**EXERCISE:** Only the lines from the one with "[0:09.00-0:10.00]" to the end of the listing below should be set down, exactly as written and without any pictures.

**EXERCISE DATA:**
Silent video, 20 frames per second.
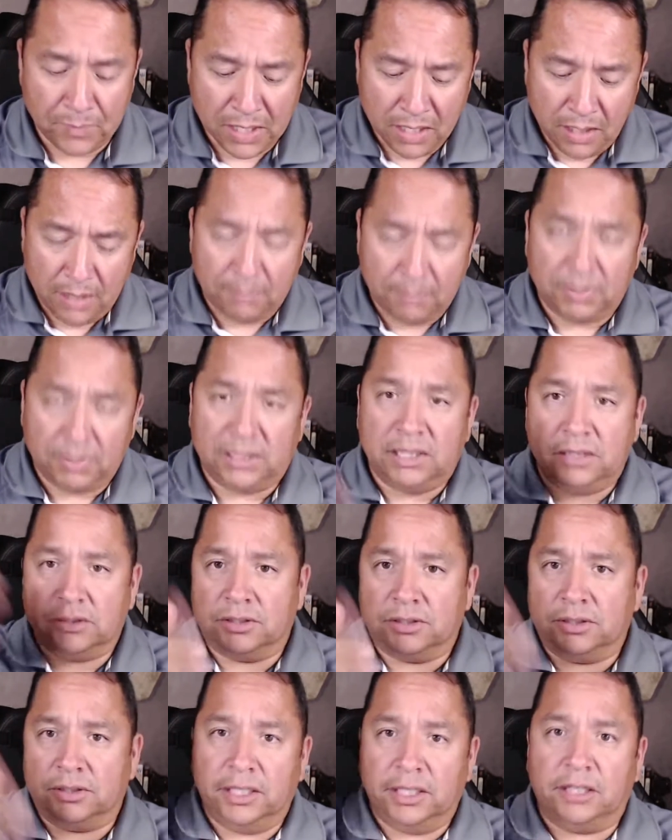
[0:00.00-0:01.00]
But these
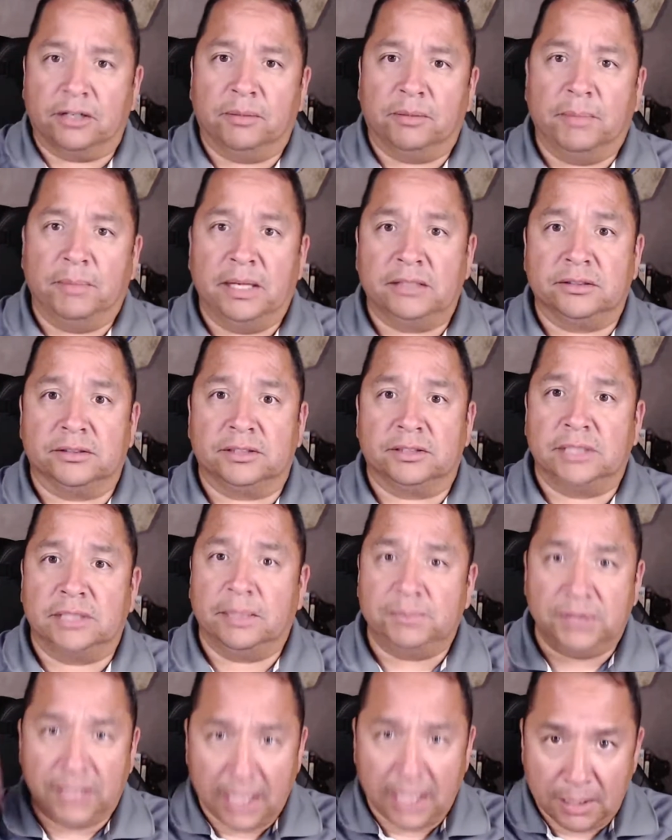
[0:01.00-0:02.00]
are incremental
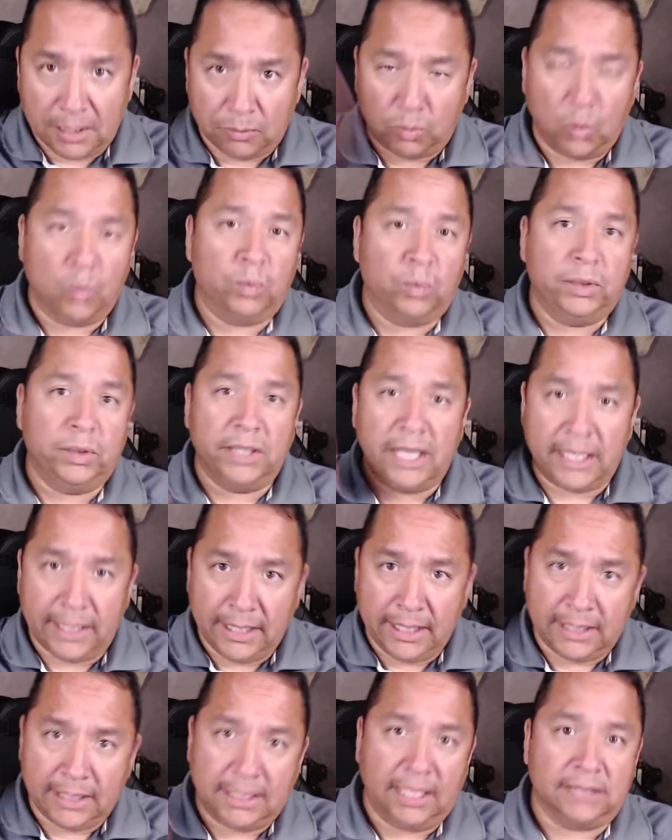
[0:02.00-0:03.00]
steps. You gotta
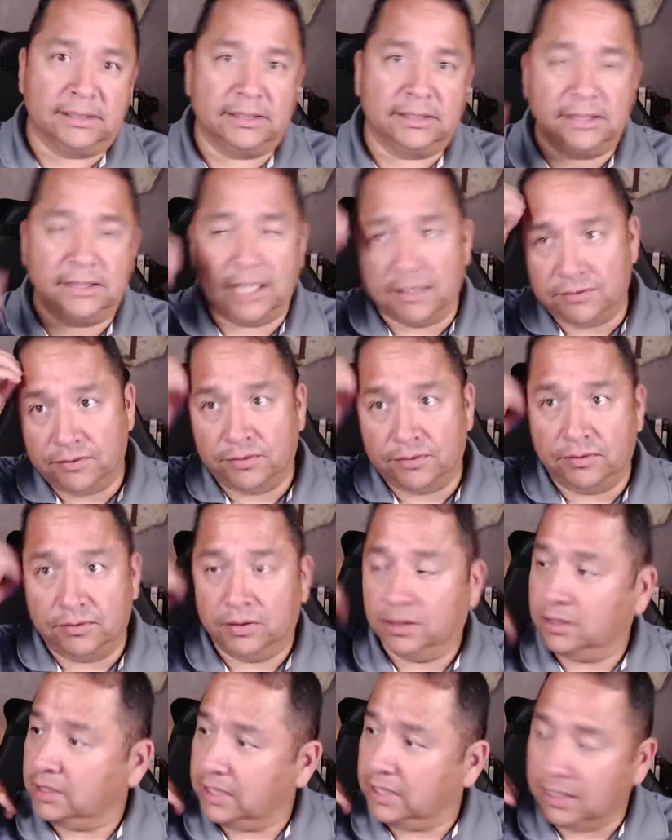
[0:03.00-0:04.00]
get that stuff,
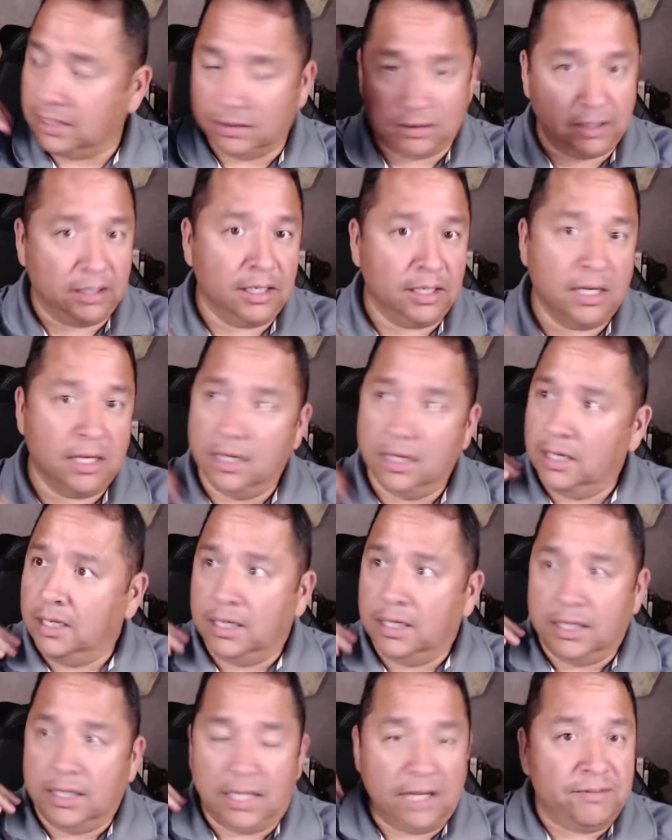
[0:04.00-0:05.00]

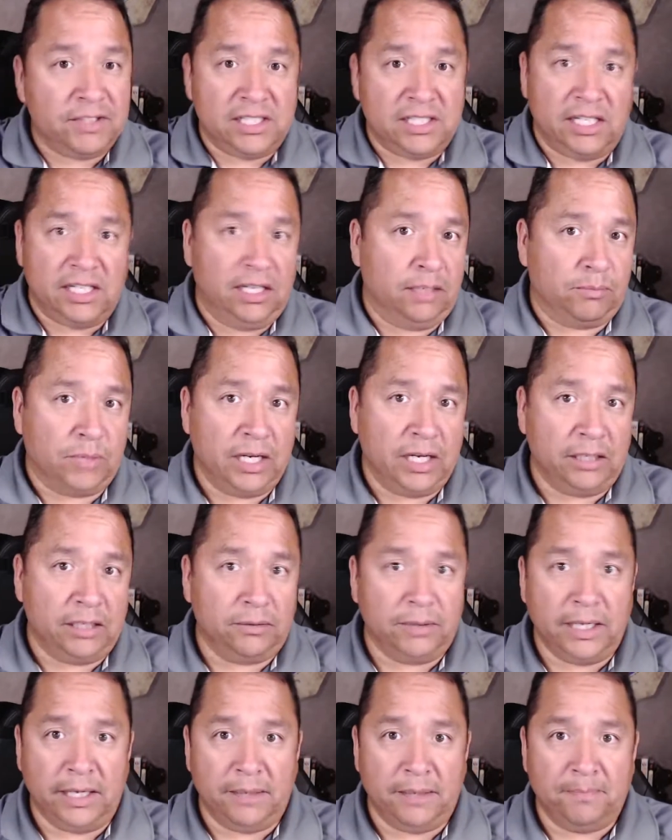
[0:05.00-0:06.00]
give it to him right
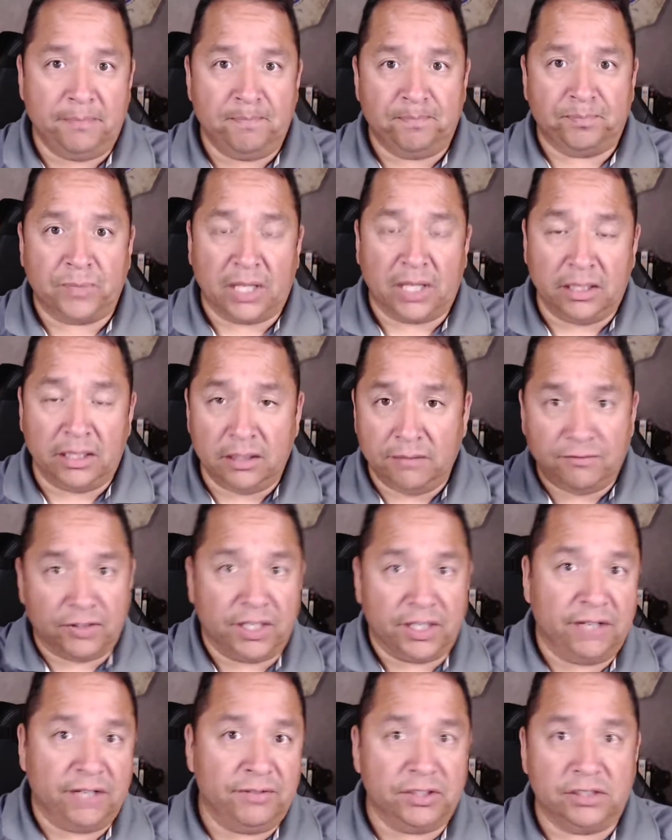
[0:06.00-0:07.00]
away, and then
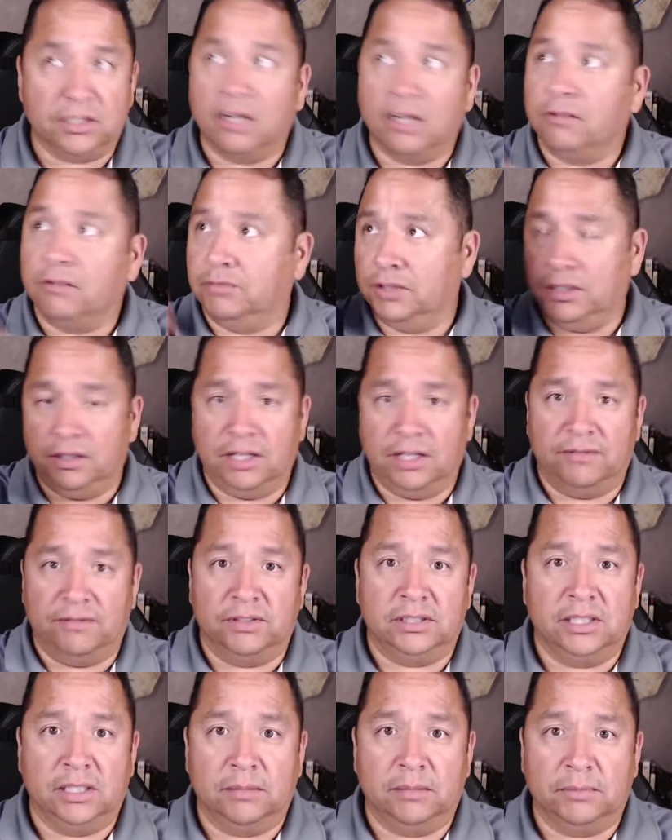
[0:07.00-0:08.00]
forgive yourself when you give it
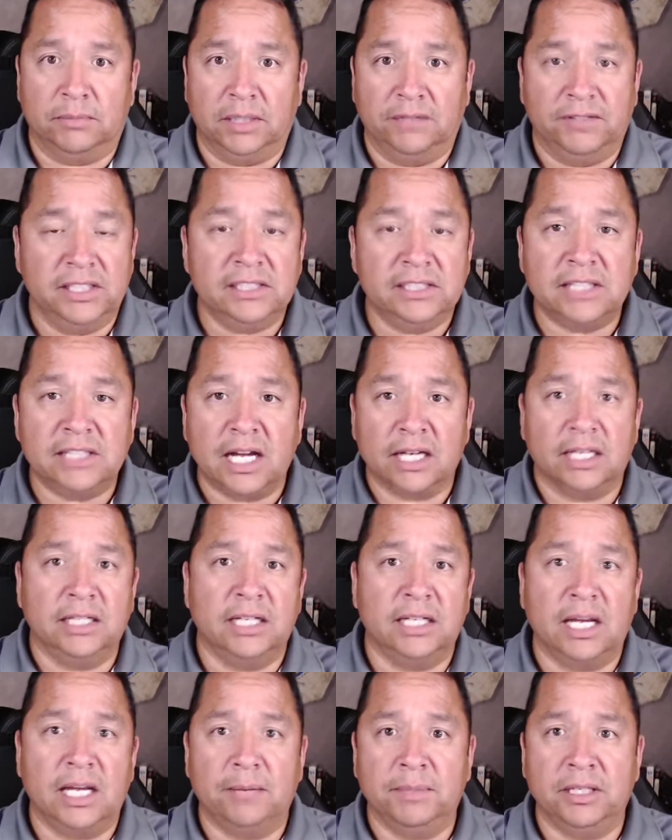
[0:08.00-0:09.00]
to him. If he's not
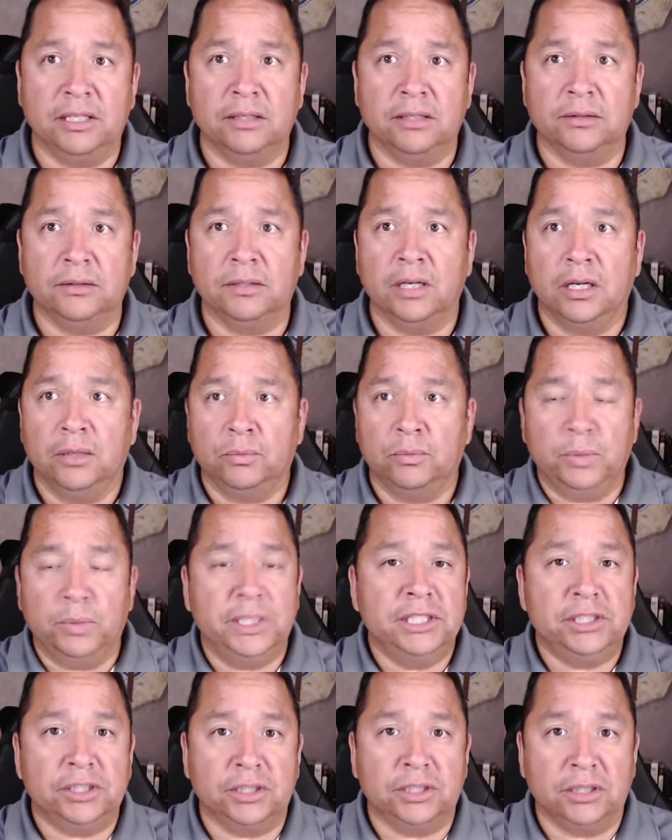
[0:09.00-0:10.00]
condemning you, we
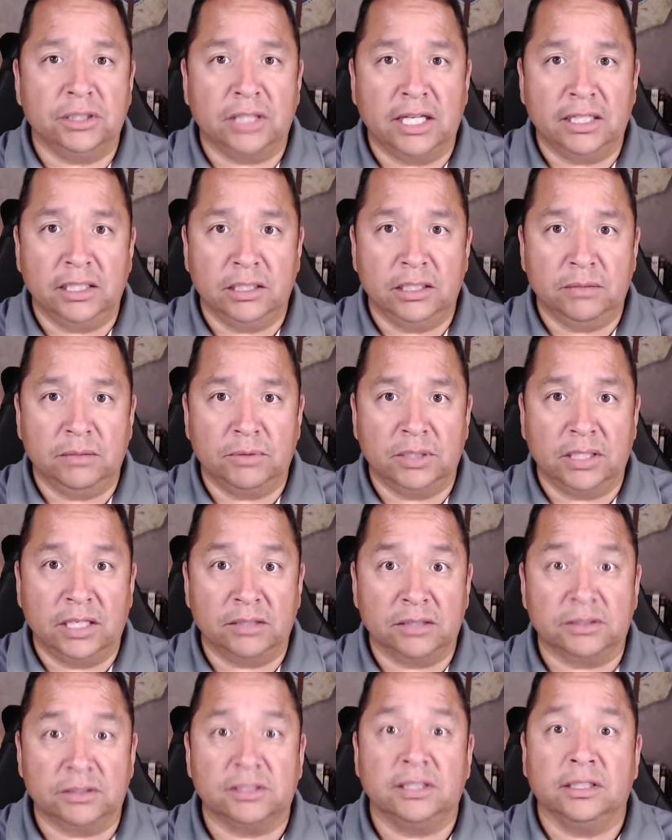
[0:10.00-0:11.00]
shouldn't let anyone
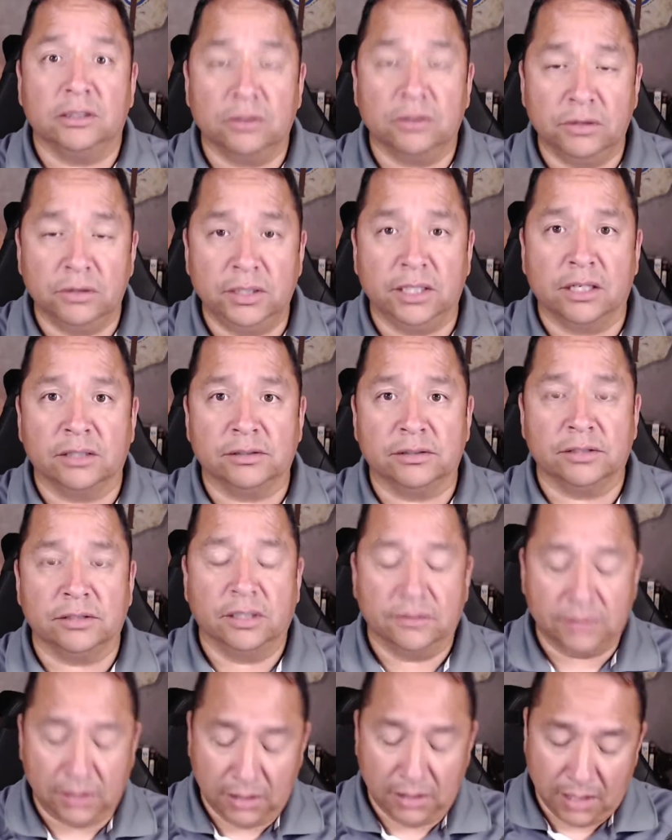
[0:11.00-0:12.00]
else, including
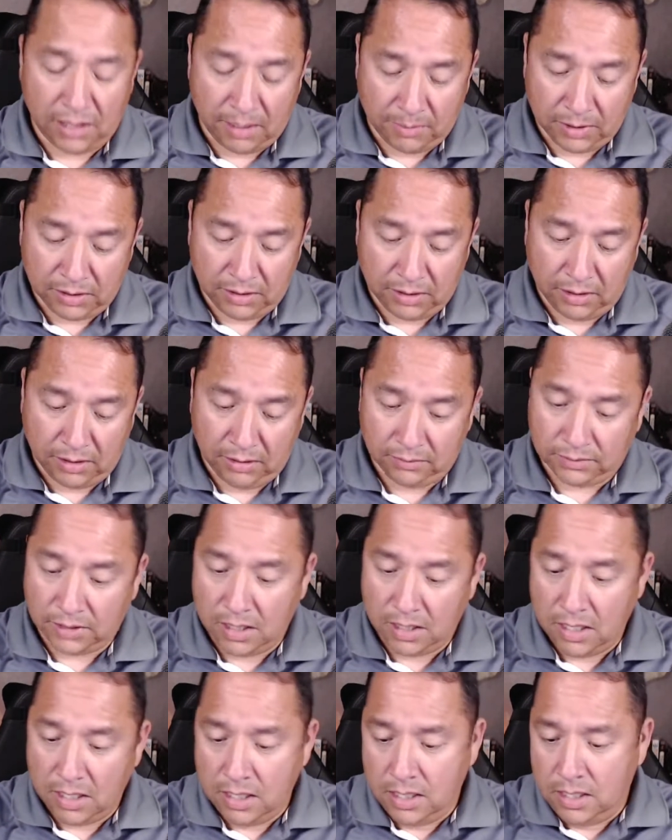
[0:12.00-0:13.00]
ourselves, condemn ourselves
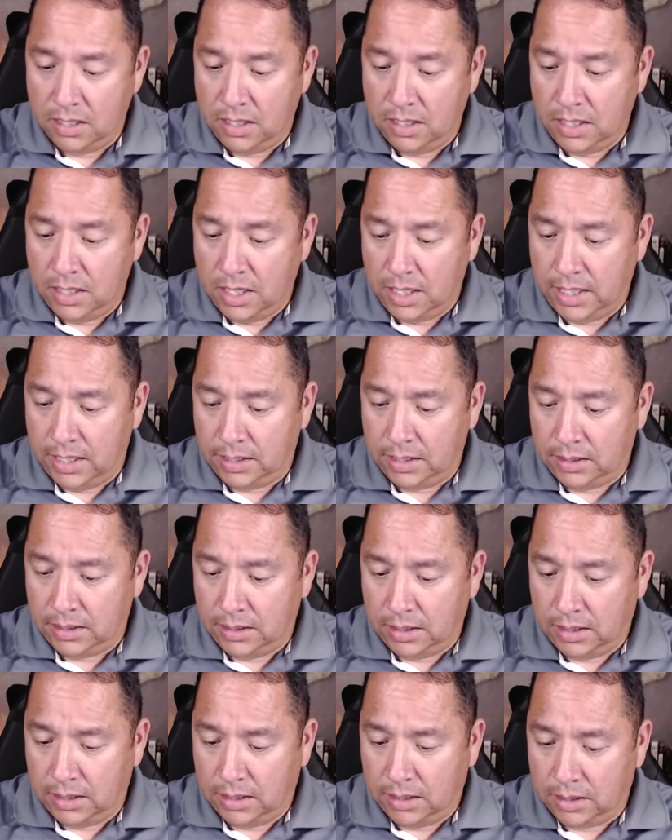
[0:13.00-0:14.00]
and
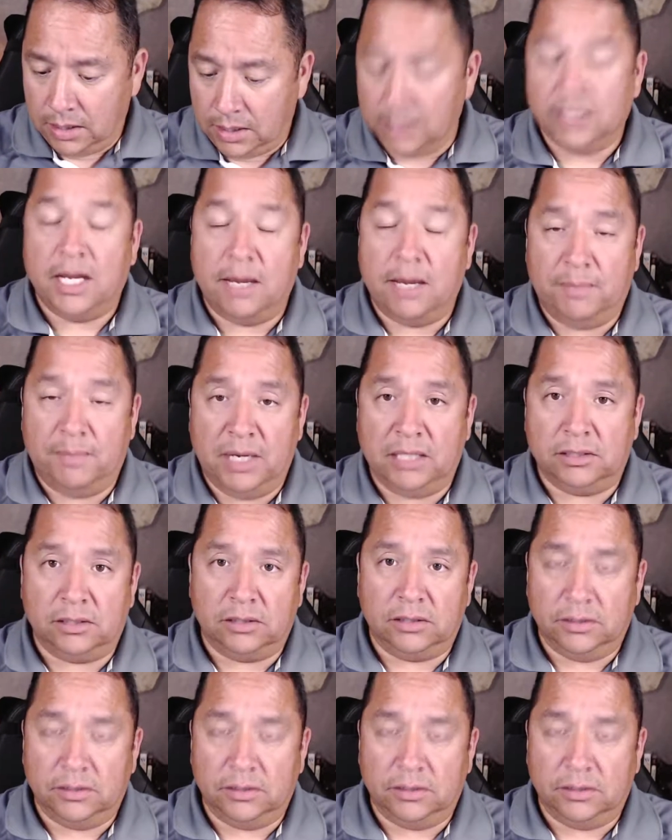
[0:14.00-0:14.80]
condemn us.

**YOUR RESPONSE:**
[0:09.00-0:10.00]
condemning you, we
[0:10.00-0:11.00]
shouldn't let anyone
[0:11.00-0:12.00]
else, including
[0:12.00-0:13.00]
ourselves, condemn ourselves
[0:13.00-0:14.00]
and
[0:14.00-0:14.80]
condemn us.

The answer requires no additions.